Ik sprak hierover met Theo (die overigens vandaag met vrouw en kind naar Zuid-Bali verhuist). Over hoe een mens een verrader kan worden. Over morele dilemma’s. Over de vraag of hij of ik zelf zoiets zou kunnen doen. Ik moest het antwoord schuldig blijven... Hij vertelde over een experiment dat in de jaren 70 van de vorige eeuw plaatsvond op een Amerikaanse middelbare school. Een leraar begon aan het experiment na een vraag van een leerling hoe het kon dat Duitsers vol overgave achter Hitler en zijn ideeën aanliepen. De leraar moest het antwoord schuldig blijven. Hij begon daarom aan het project The Wave dat als primaire doel had discipline en gemeenschapszin te bevorderen.

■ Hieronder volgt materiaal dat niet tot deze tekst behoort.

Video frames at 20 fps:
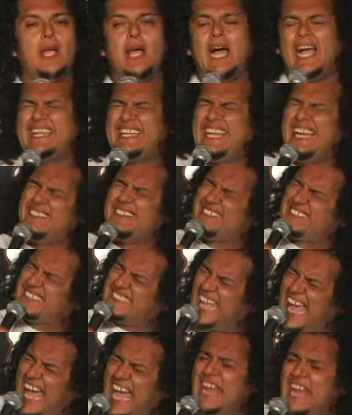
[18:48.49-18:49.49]
I can't
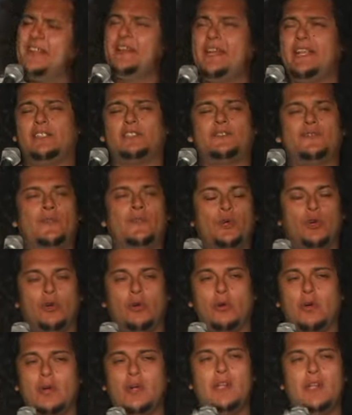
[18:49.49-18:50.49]
stand this
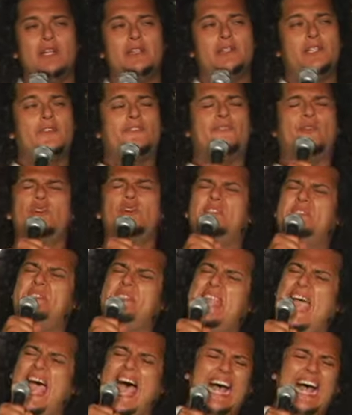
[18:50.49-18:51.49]
fool. This food
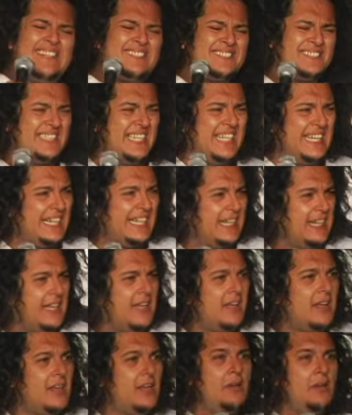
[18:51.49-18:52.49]
nasty.
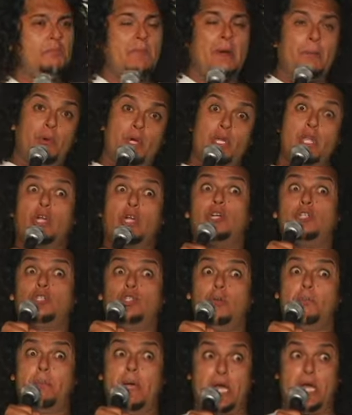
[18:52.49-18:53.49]
My brother could
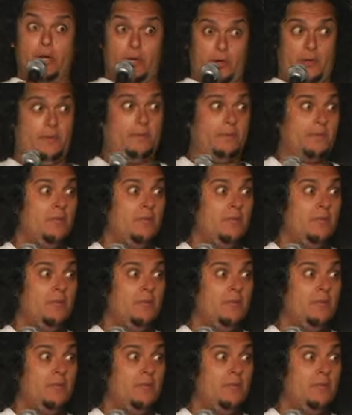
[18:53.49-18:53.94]
do better.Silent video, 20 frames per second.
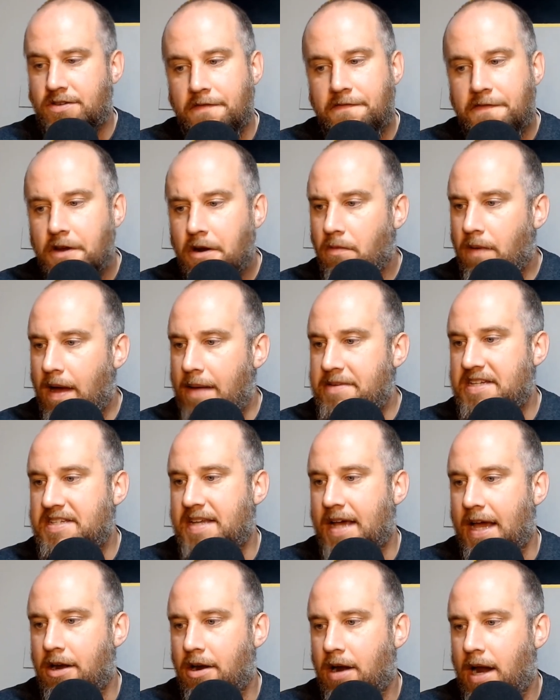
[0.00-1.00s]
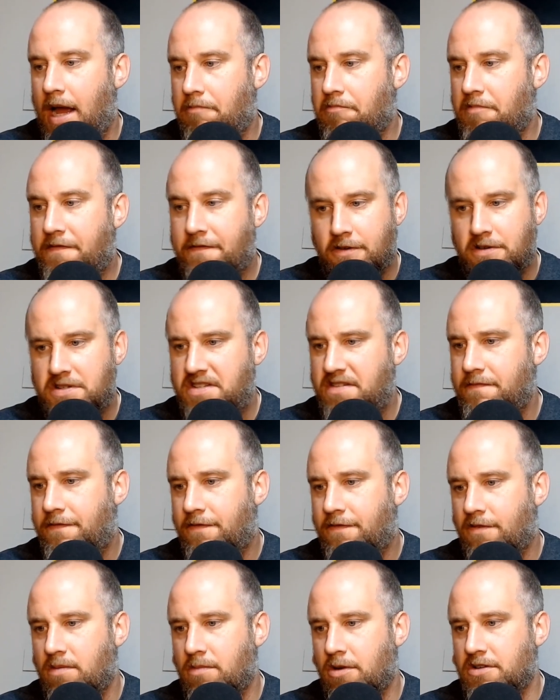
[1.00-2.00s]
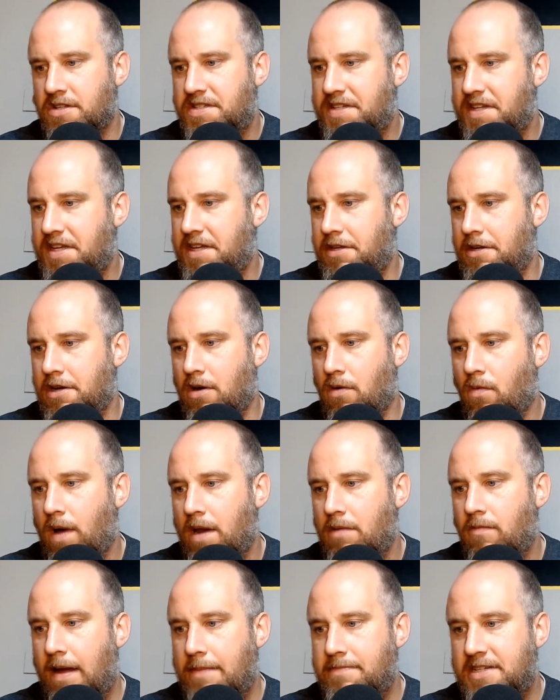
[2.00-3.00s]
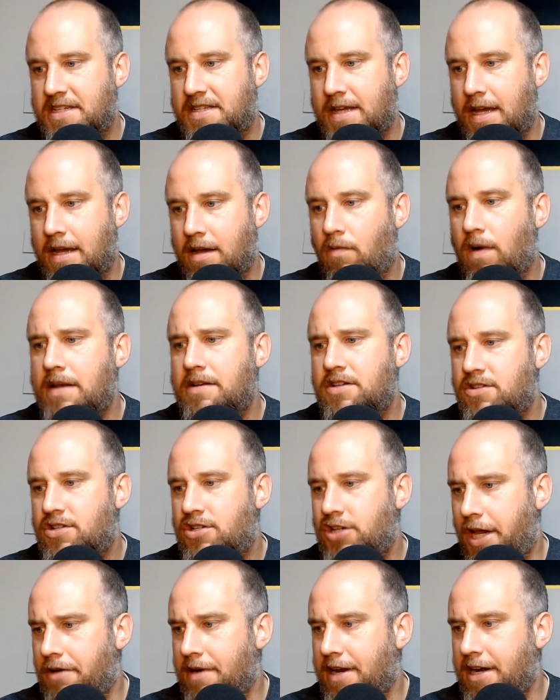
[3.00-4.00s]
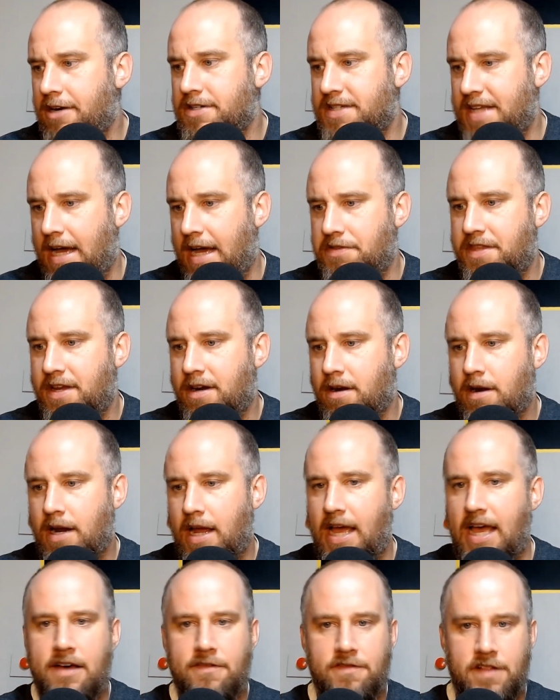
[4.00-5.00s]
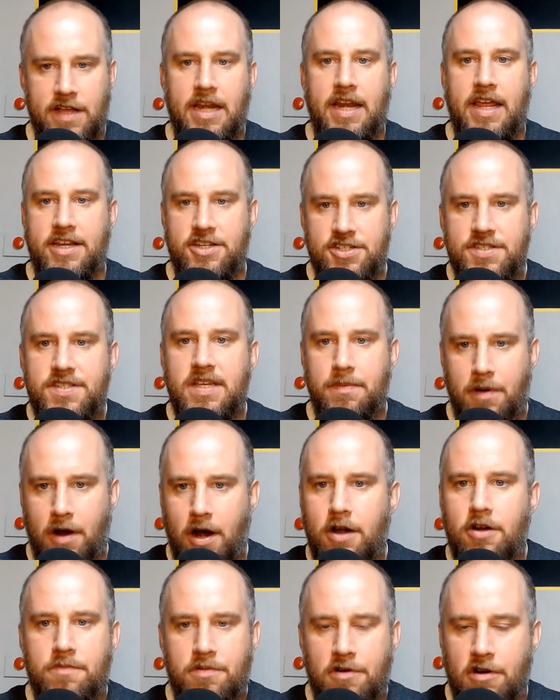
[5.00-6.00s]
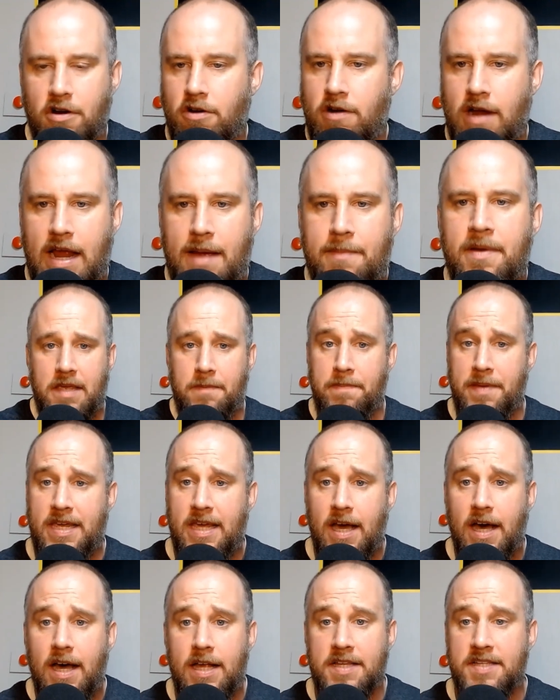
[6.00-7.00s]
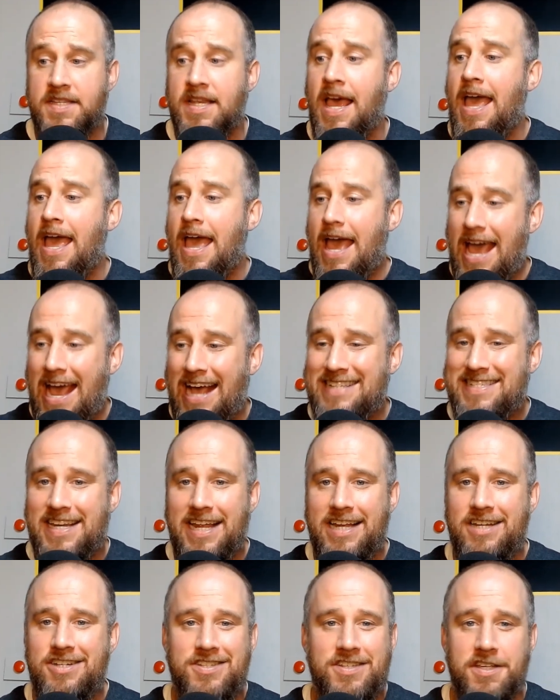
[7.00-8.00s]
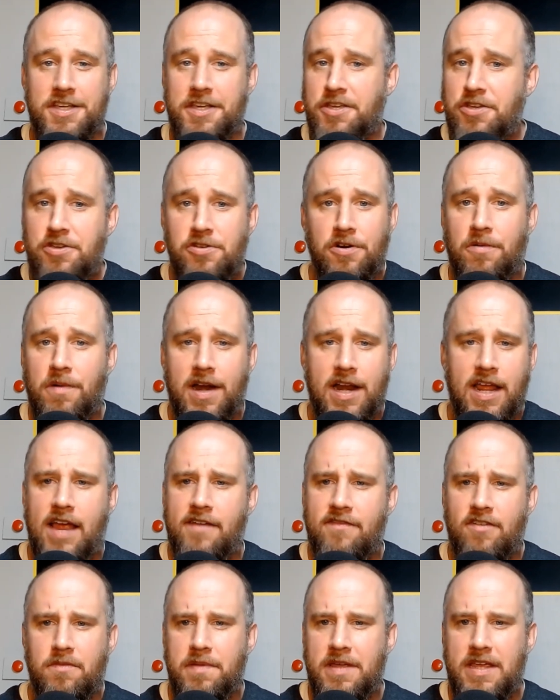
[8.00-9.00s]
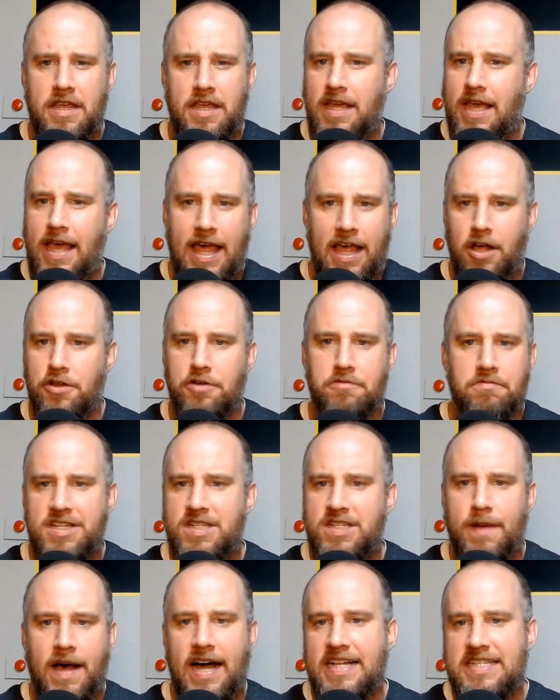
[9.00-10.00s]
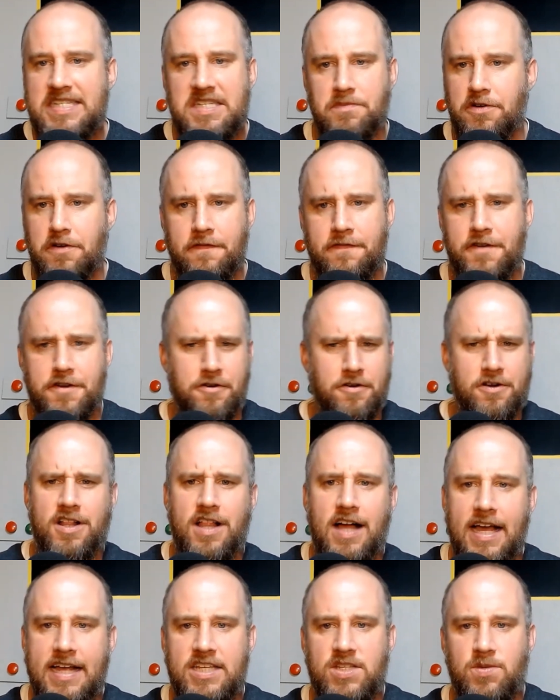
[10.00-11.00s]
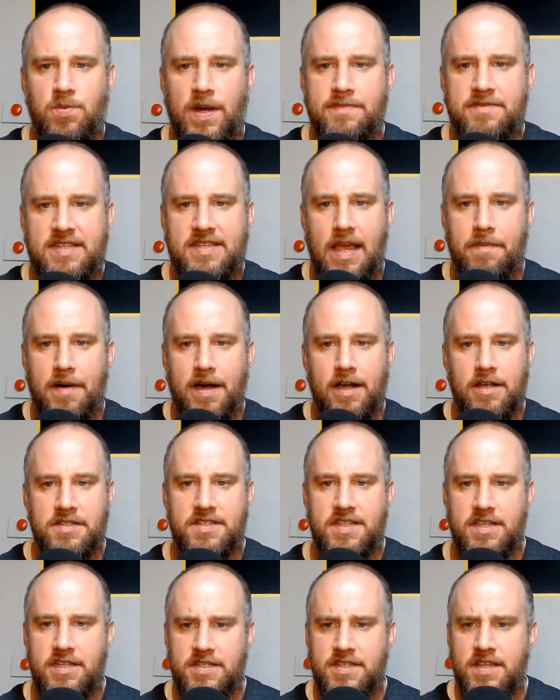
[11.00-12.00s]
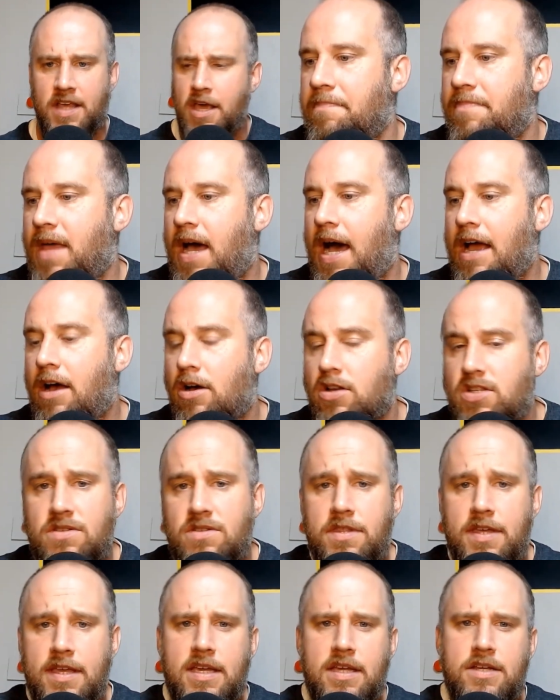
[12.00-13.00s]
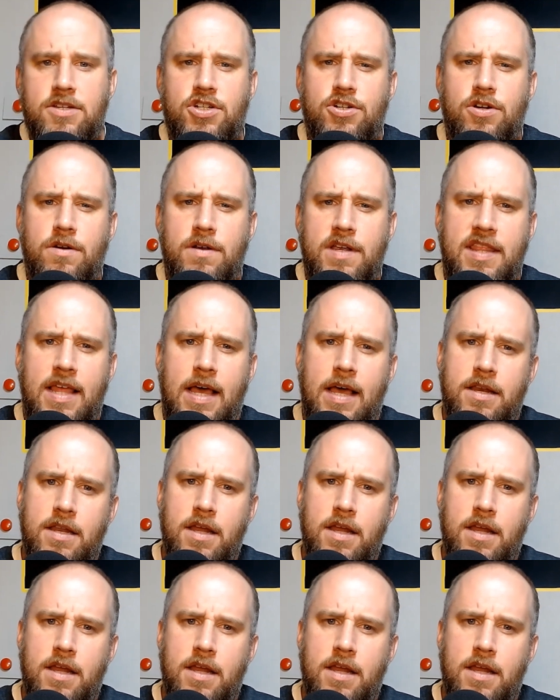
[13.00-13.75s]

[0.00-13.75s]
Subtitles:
if you're a web designer, I would first and foremost see, what generators out there have like an agency partner program, because as an agency, you don't want to ever be held responsible for your client's website policies. I also think ensuring that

Het project werd een succes: al snel raakte de hele school beinvloed. De beweging had een mysterieuze leider die onbekend was bij de aanhang. Na enkele weken werd de sfeer grimmiger. Tegenstanders van de beweging werden geïntimideerd, bedreigd en gemolesteerd. Kluisjes van tegenstanders werden met ‘vijand’ beklad. De leraar raakte de controle over de groep kwijt en besloot dat er een einde aan het project moest komen. Hij riep de leden bijeen. Die droegen ondertussen allemaal een uniform met een The Wave-logo. Ook waren er inmiddels jongens die de beveiliging op zich hadden genomen. Op die bijeenkomst werd voor het eerst een film van de leider getoond... Die onthulling leidde tot heftige emotie. Als je de afloop wilt weten, kun je hieronder de Engelstalige film op kleinbeeld zien.



Begrijp mij niet verkeerd: ik praat niet recht wat krom is, ik zeg niet dat iets onvermijdelijk is. Ik pleit ervoor te allen tijde waakzaam te blijven. Ook de politieke beweging van Geert Wilders en een deel van zijn aanhang vertonen gevaarlijke trekken. Daar is niets grappigs aan.


P.S. De tekst op dit t-shirt trok direct mijn aandacht. Ik nam de foto in 2008 op een terrasje in Apollo Bay (Australië), met toestemming en medewerking van de vriendelijke drager.